Dandelions bloom in the meadows; spires and domes rise beyond the trees as the road continues north to Suzdal.
Suzdal today boasts almost as many churches as people. With an eleventh-century Kremlin (or fortress) and several monasteries, the town survives as a living museum. In the town centre a row of colonnades distinguishes the trading arcade constructed as a market two centuries ago.
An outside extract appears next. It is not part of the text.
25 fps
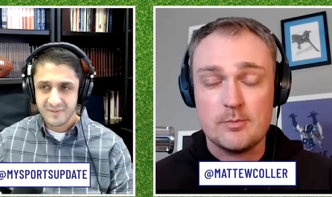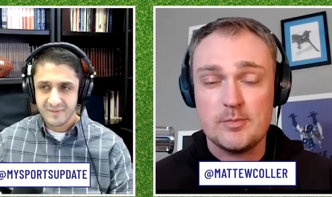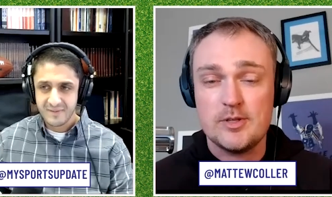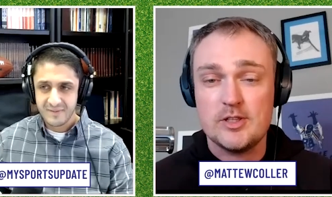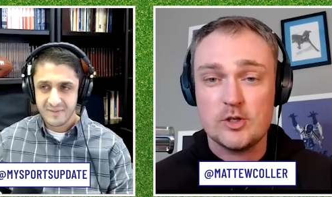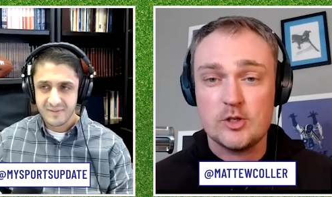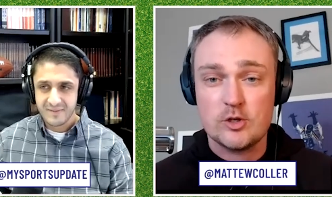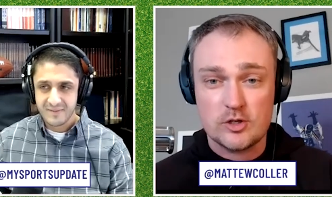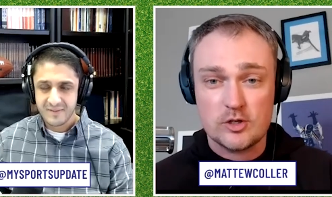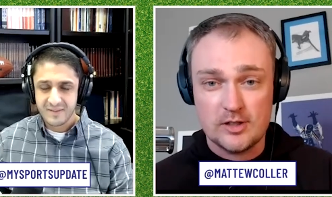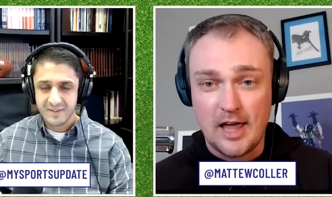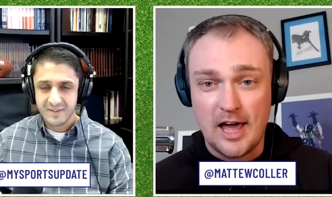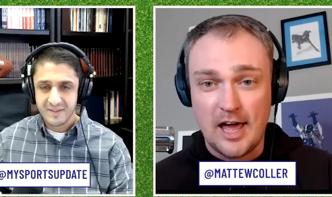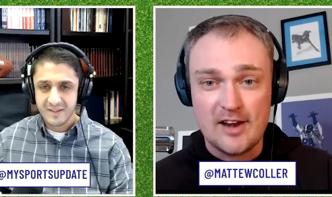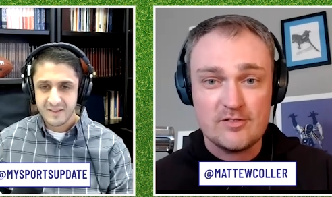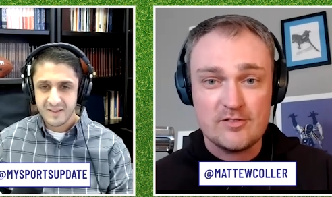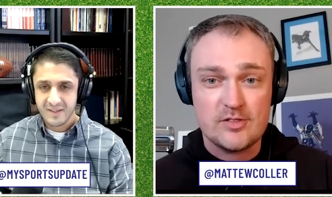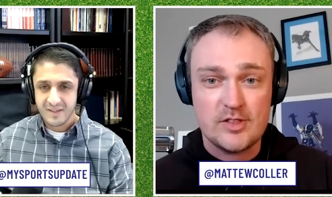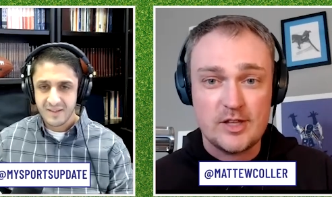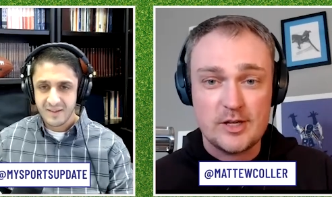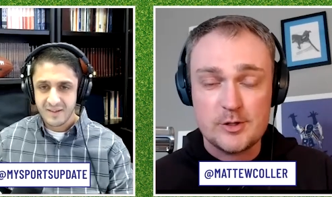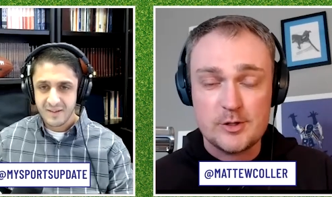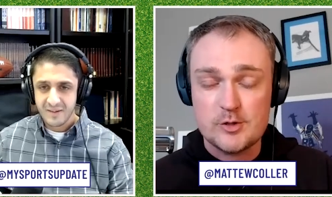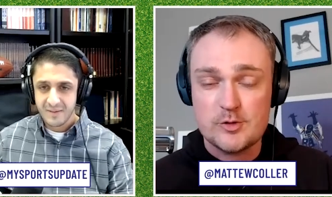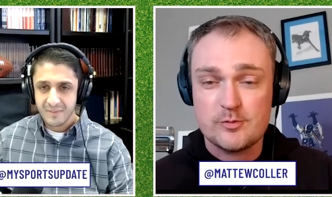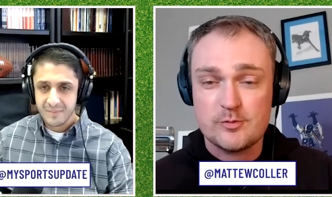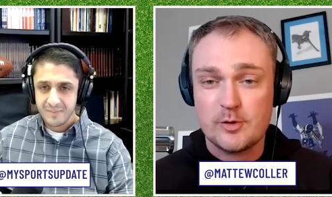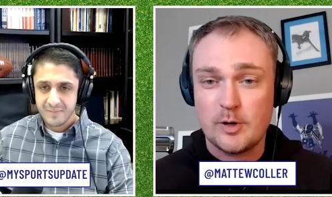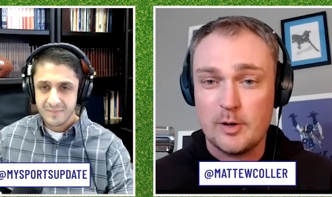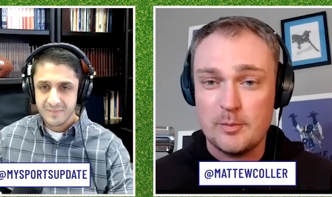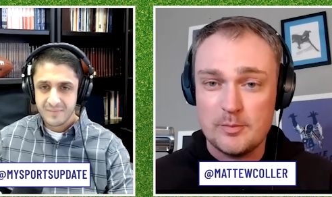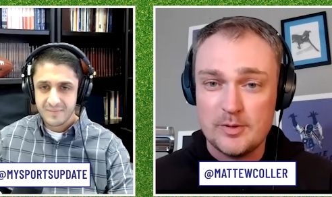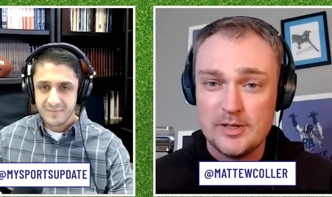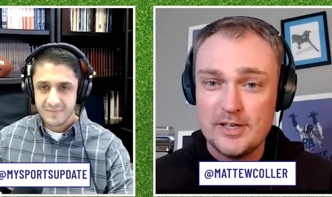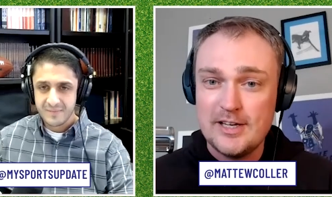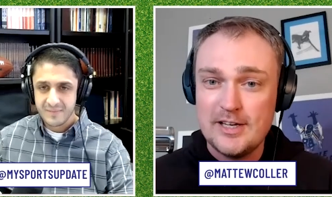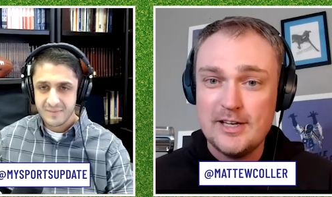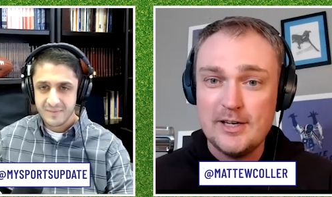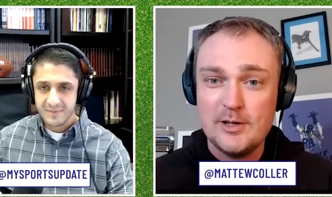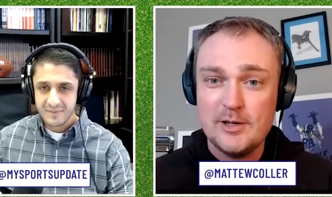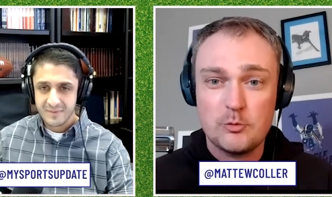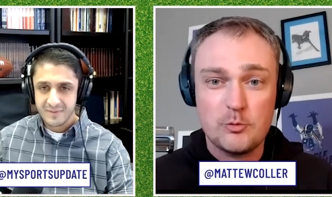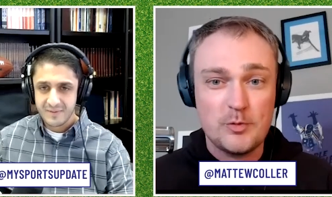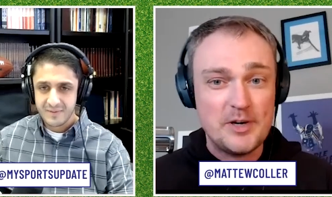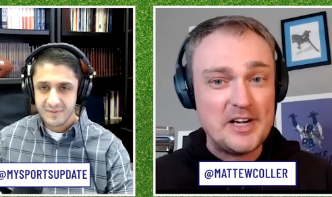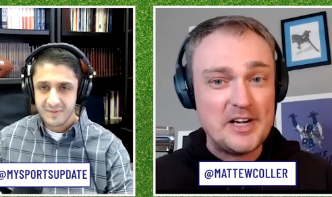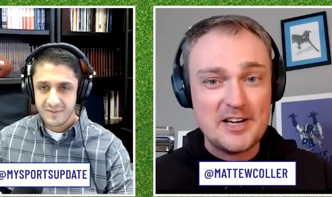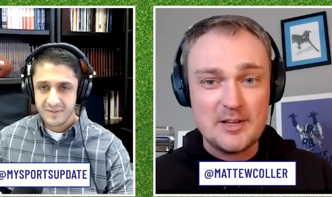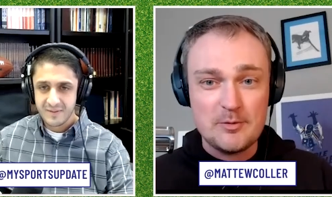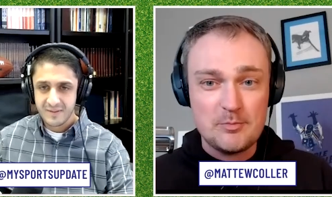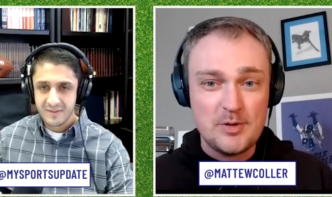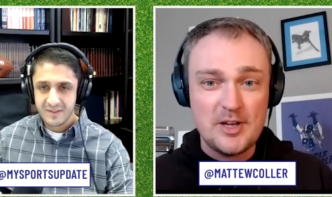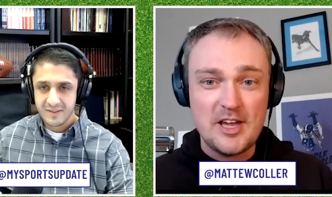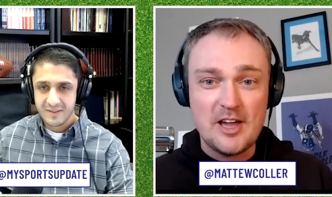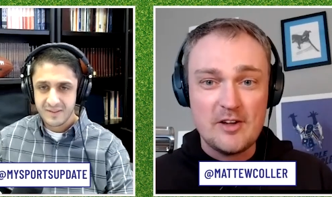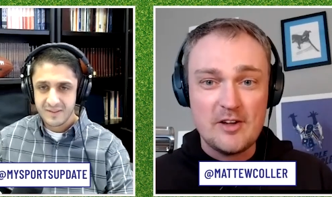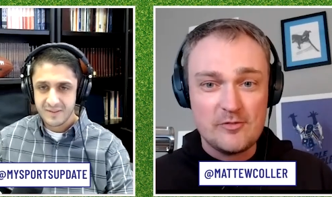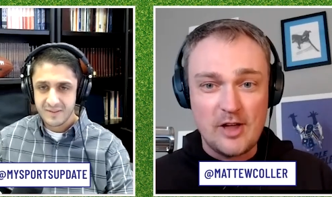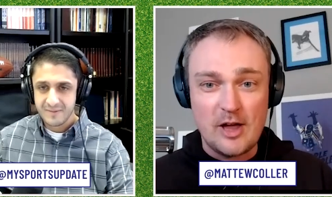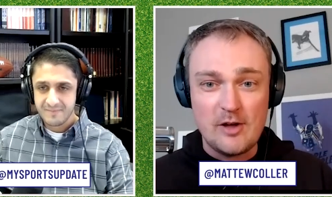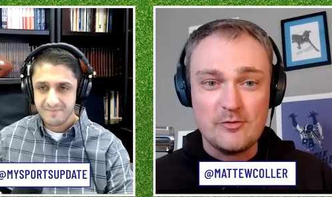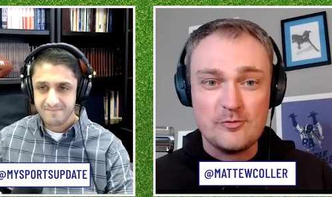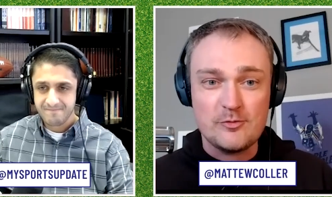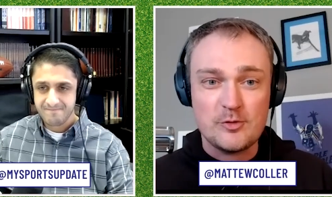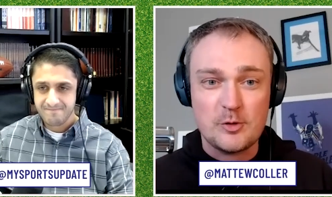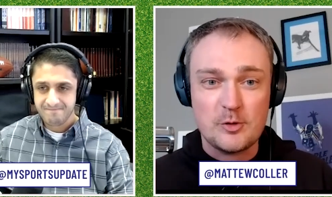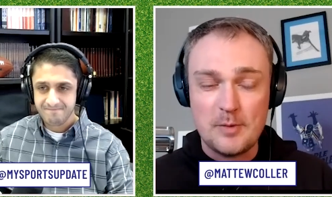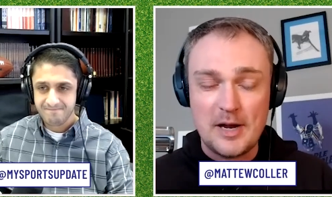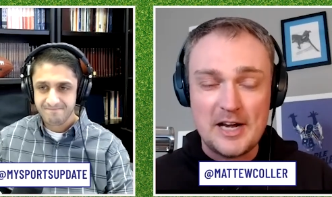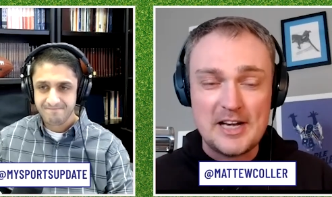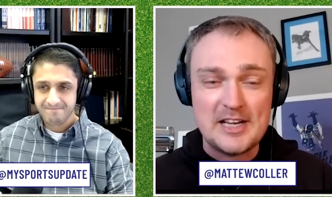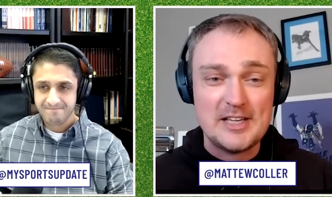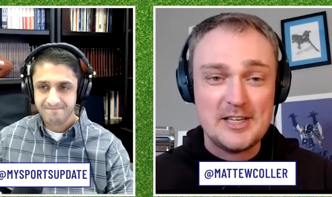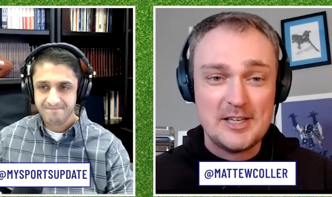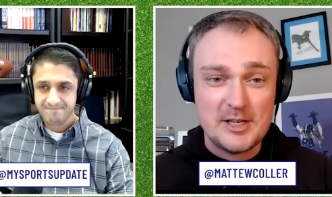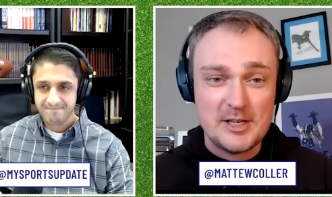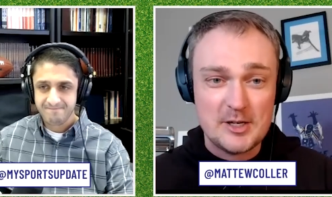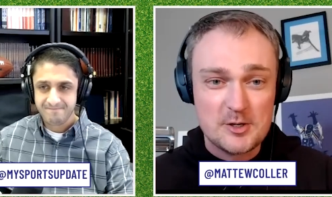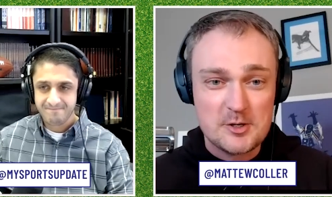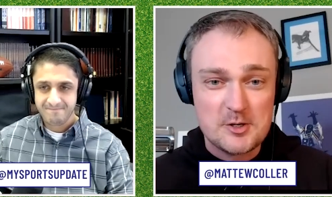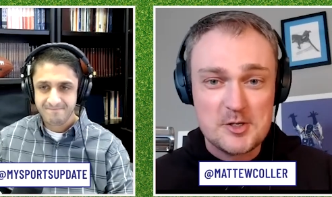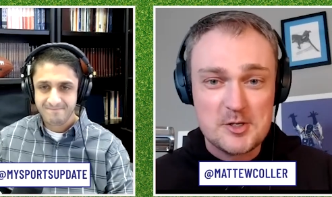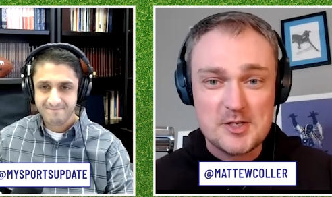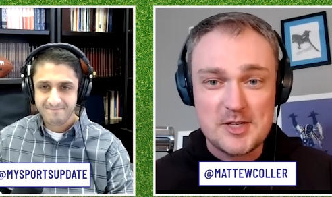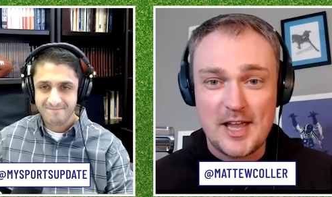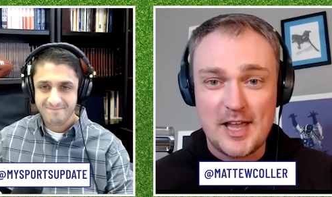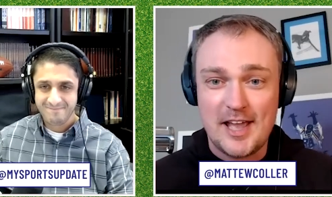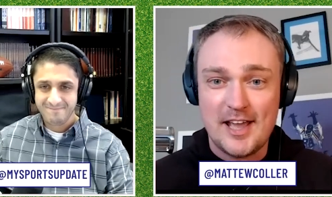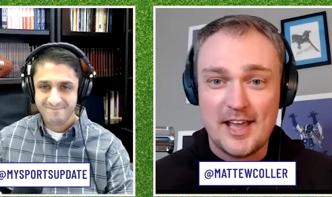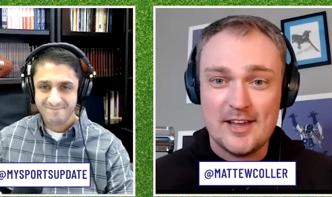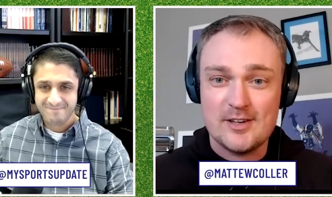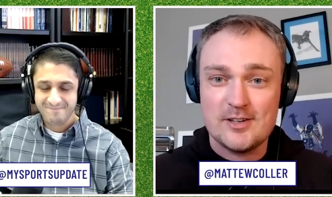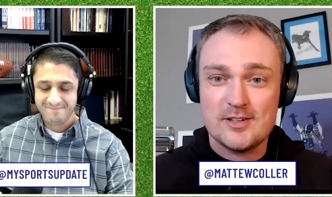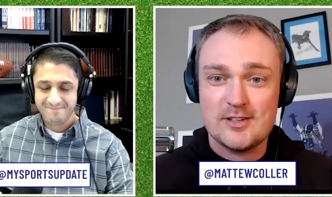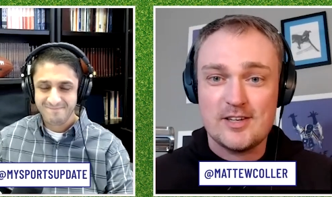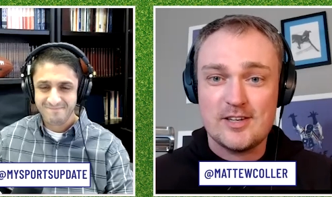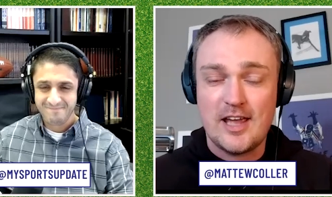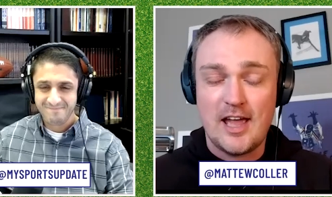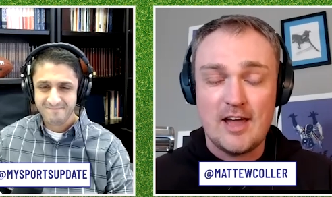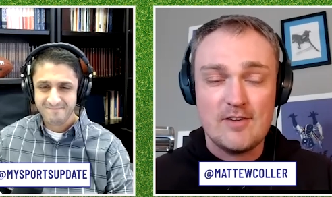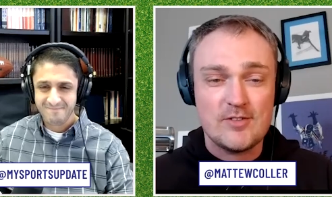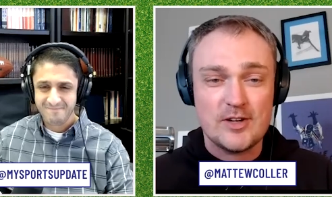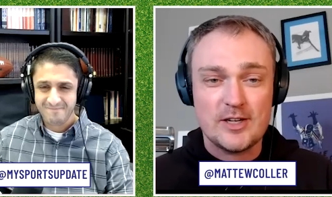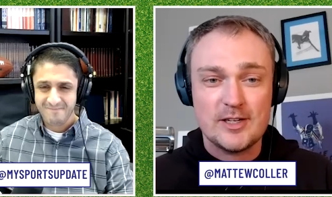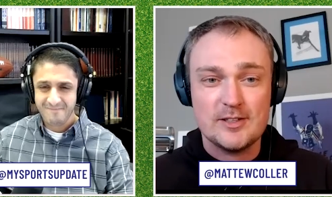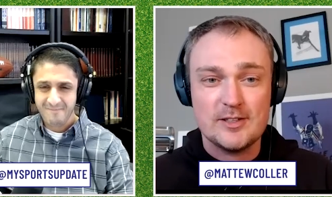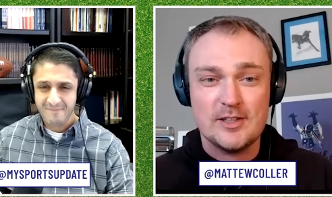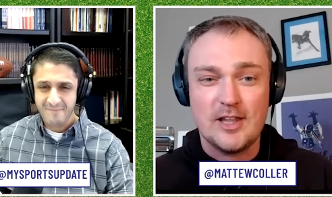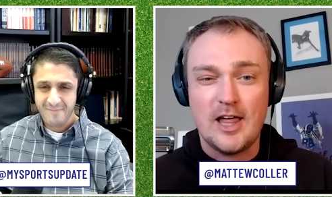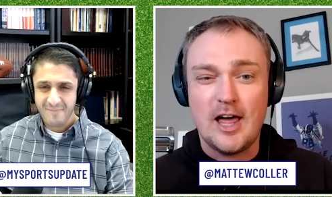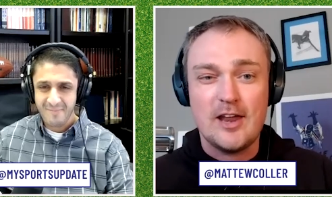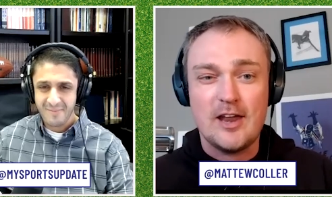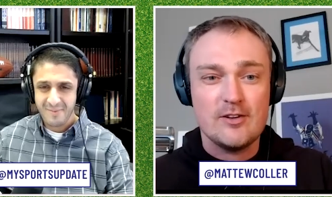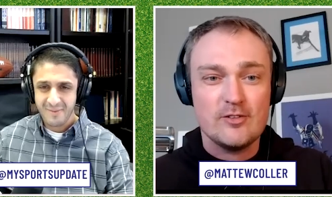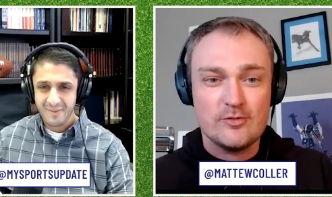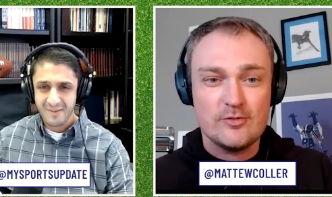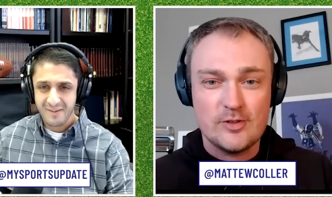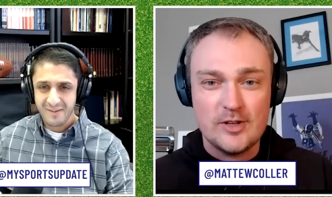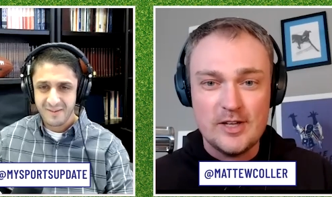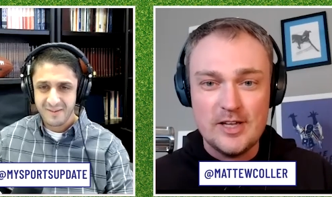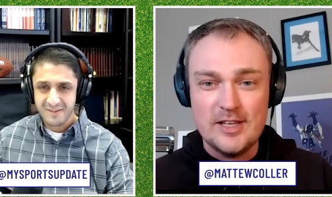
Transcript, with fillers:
Speaker 1: I mean, there are a lot of things from reading PFF for many years and having a lot of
The Kamenka River once teemed with pike, tench and perch, and was navigable in bygone times but now admits nothing larger than a rowboat. Beside the river, the open-air Museum of Architecture and Peasant Life conserves unpainted wooden churches, barns and cottages gathered from the surrounding countryside. Steeply-pitched roofs and tiny windows reflect the harsh climate. Homesteads mirrored the owners’ affluence and status, whether impoverished peasants or land-owning kulaks.
From the Museum it’s a pleasant stroll across the Kamenka towards the Kremlin ramparts, enclosing the exquisite Cathedral of the Nativity of the Virgin, crowned by star-spangled domes of blue and gold. Inside, we admire the luxuriant frescoes, now under restoration, and the intricate workmanship of bronze chandeliers and other priceless artefacts.
Evening and it’s time to indulge the pleasures of the flesh, beginning with the output of the convent bees. The cosy Café Khaberchevnaya serves up a round of locally-brewed mead, deceptively smooth…
It’s a bright new Saturday morning in Yaroslavl, north of Moscow, where the Kotorosl flows into the mighty Volga. This is the day when every Russian city celebrates its history, and Yaroslavl has passed its millennium. Legend relates that in 1010 Yaroslav the Wise won over the original settlers by slaying a huge bear, so the city emblem depicts a black bear shouldering a pickaxe.
In 1612 Yaroslavl became the capital under the patronage of Ivan the Terrible. As the town prospered the merchants endowed a proliferation of churches. Yaroslavl remains a city of onion domes and spires, of leafy parks and riverside embankments. Relatively austere, the fourteenth-century Cathedral of the Transfiguration, enclosed by ruined walls, dominates a square beside the Kotorosl and the views from its belltower are framed by gilded spikes and green-and-gold onion domes. Across town, the Church of the Prophet Elijah, with its richly worked frescoes, commands a wide, open square. The fifteen domes of St John the Baptist, some distance upriver, are universally recognised from the back of the one-thousand-rouble banknote.
Today, bunting and flags have been set up and soon the city day celebrations begin, as successive brass bands parade into the main street, led by drum majorettes. The carnival atmosphere continues at the craft market nearby. Is this our chance to buy Russia’s nesting matrioshka dolls? It certainly is… as well as local weaving, crochet, home-made toys and local honey; or simply to mingle with ordinary Russians as they cast off their cares.
From a distance the riverside restaurant resembles an impossibly tacky amusement park. The mutton plov – akin to the pilaff dishes of the Indian Subcontinent – artfully mingles grilled lamb with dried fruit, and everyone enjoys the pint mugs of cloudy local beer. Local people are out bopping, boozing and necking, hot-rodding and horsing around, all along the green-swathed embankment.